Serially Iterating An Array, Asynchronously

Meet Derick Bailey. He runs Watch Me Code, has written a few programming books and blogs a fair bit, so he’s always on my radar when I need to learn a little bit more about programming.

A few months ago, he wrote a post, Serially Iterating An Array, Asynchronously, which was about a very specific programming issue he had to solve.

I recently found myself looking at an array of functions in JavaScript. I needed to iterate through this list, process each function in an asynchronous manner (providing a “done” callback method), and ensure that I did not move on to the next item in the list until the current one was completed.

Wait a minute … I faced that same problem a while ago!

My Node.js Express server routes have a list of steps they need to complete before sending out a response to the client.

The /signup route verifies the email address through an external service, bcrypts the password, stores the information in the database, retrieves the insert id and sends the information over to the client.

None of those operations are synchronous. I can’t run them in parallel either, since some operations depend on the result of a previous one. It’s pointless to continue if any step fails.

A serial list of functions that need to be processed asynchronously.

Derick posted his solution to the problem and where he felt it could be improved. My solution addresses quite a few of those, so I thought I’d share.

CJS-TASK

available on github and npm

  var task = require('cjs-task')(msg.notice.callback);

  task.set('email', msg.notice.email);
  task.set('password', msg.notice.password);

  task.step('validate-email', function(){

    var valid_email = require('email-validator').validate( task.get('email') );

    if(!valid_email){ 
      task.end({message: 'doesn\'t look like that email address is valid'});
    }

    else{ task.next(); }
  });

  task.step('create-passhash', function(){

    var bcrypt_helper = require('./utils/bcrypt-helper-functions.js');

    bcrypt_helper.hash(task.get('password'), function(err, hash){

      if(err){ 
  
        logger.log(err);
        task.end({message: 'could not create user. so sorry. please try again.'});
      }

      else {

        task.set('passhash', hash);
        task.next();
      }
    });
  });

  task.step('create-user', function(){

    var email, password, password_hash;

    email = task.get('email');
    password = task.get('password');
    password_hash = task.get('passhash');

    db_helper.query('INSERT INTO `user` (email, passhash) VALUES ("' + email +'", "'+ password_hash +'")', function(error, result){

      var response = {};

      if(error){

        response.message = 'couldn\'t create an account for ' + email;
        logger.log('[ERROR] CREATE ACCOUNT FAILED:\n' + email + '\n' + error);
        task.end( response );
      }

      else {

        task.end(null, result.insertId);
      }
    });
  });

  // START TASK
    task.start();

Couple points to highlight here.

1. task.end can be used to end a task prematurely. If any of your steps fails, use it to bring the task to a halt instead of wasting more time and resources.
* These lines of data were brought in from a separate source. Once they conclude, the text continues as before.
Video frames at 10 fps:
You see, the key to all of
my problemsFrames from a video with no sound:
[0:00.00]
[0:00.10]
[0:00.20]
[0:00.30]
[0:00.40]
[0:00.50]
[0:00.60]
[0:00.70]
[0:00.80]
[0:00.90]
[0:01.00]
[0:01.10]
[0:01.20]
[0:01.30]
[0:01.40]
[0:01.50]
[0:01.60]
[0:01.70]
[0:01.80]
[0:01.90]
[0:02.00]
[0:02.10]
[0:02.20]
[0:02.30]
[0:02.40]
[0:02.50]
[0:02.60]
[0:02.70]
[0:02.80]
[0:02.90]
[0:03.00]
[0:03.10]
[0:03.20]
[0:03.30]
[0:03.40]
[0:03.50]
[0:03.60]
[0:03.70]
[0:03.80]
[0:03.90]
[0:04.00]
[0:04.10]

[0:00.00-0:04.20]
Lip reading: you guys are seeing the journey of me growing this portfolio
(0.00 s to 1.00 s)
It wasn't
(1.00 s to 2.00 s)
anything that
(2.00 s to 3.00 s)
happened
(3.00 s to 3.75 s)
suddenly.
2. task.next is a step control mechanism.

3. task.set /task.get can be used to store and return data relevant to the task at any step. Use it to store the initial data set, keep api responses, set flags … anything really.

4. Under the hood, task.end nulls the data store, the task list and the callback list after the final callback has been triggered, in an attempt to prevent memory leaks.
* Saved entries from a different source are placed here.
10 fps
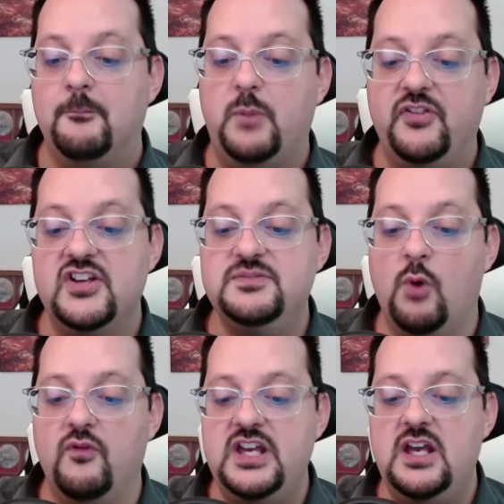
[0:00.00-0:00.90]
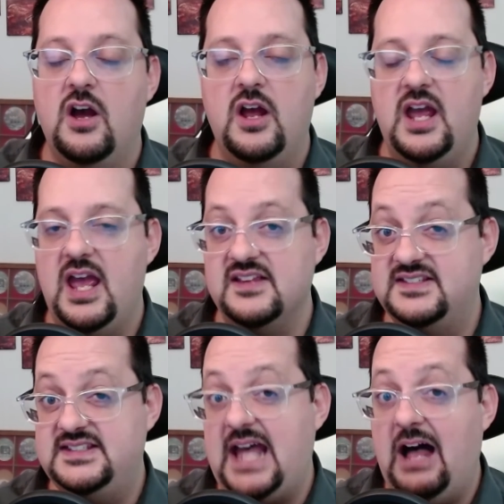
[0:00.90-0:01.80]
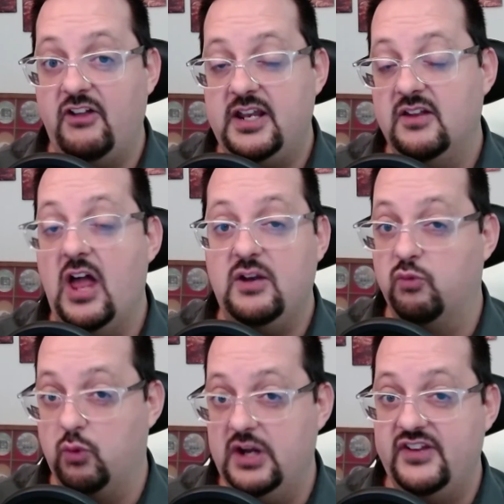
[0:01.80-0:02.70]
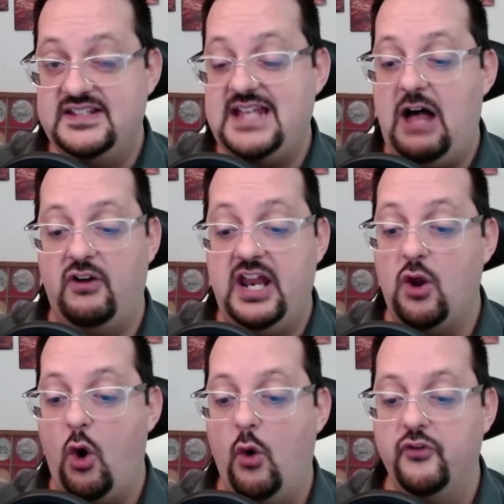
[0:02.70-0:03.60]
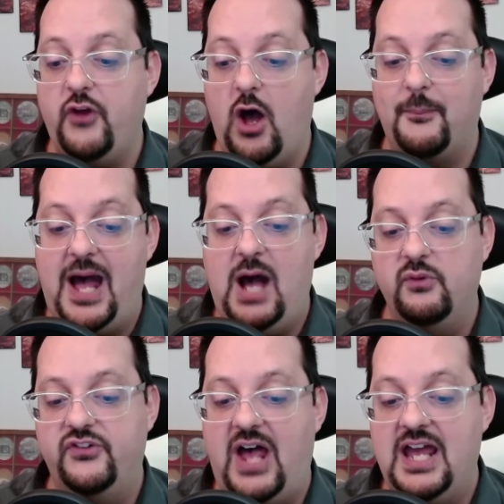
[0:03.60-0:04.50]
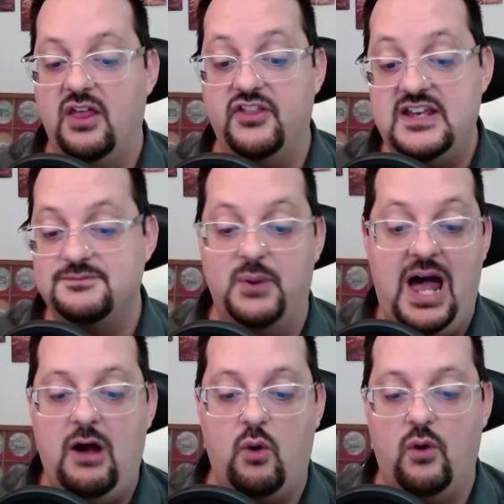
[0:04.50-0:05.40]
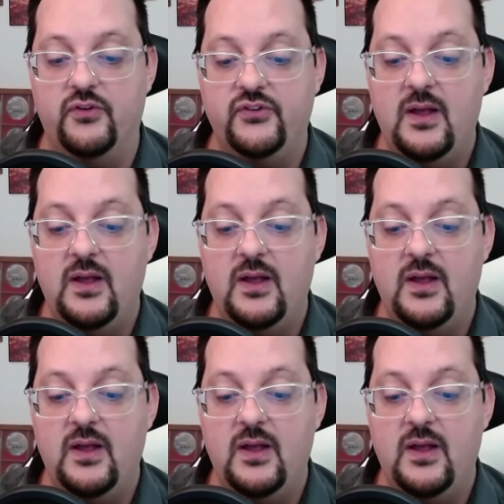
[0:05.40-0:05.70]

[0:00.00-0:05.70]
But this movie is solid, like really solid, and holds up outside of these plot holes,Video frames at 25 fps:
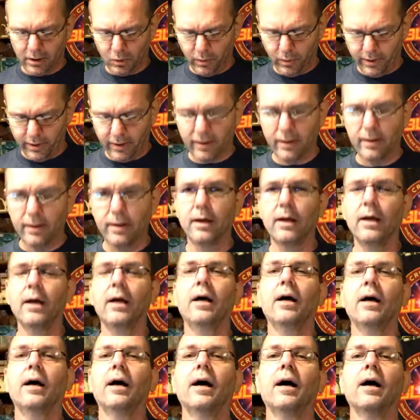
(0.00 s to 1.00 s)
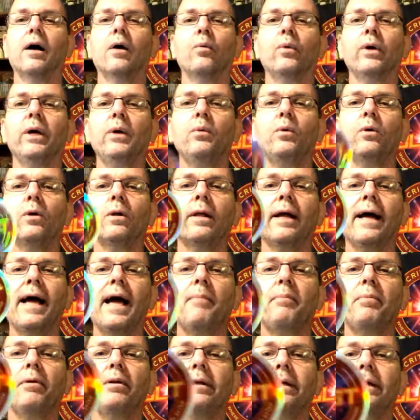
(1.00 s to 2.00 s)
Twitter, we will
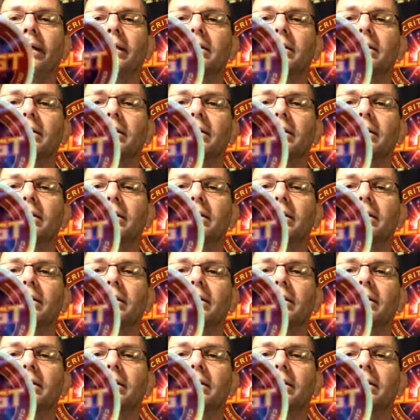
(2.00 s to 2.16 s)
happily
5. Derick uses a destructive process on the task steps list. I simply keep track of the current index and increment after each task.next .
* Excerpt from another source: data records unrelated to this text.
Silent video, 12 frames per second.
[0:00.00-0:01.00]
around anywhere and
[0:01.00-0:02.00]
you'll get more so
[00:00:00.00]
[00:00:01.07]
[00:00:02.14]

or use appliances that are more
6. Under the hood I’m backing cjs-task with a pubsub, so I can trigger events for updates to the data store as well as when steps are triggered. Currently not implemented and probably not necessary, but I feel it’d add tremendous value and make it easy to monitor or modify your task instance. Most likely just an excuse to justify using the pubsub instead of something dead simple like a hashmap.

The longer I look at this, the more they look remarkably different, despite the similar API, job to be done and identical operation loop. Interesting.

Postscript.
Looks like someone just released queuer.js which looks like a hybrid approach. Combines the kind of event hooks I was looking to build into mine and Derick’s approach to handling data.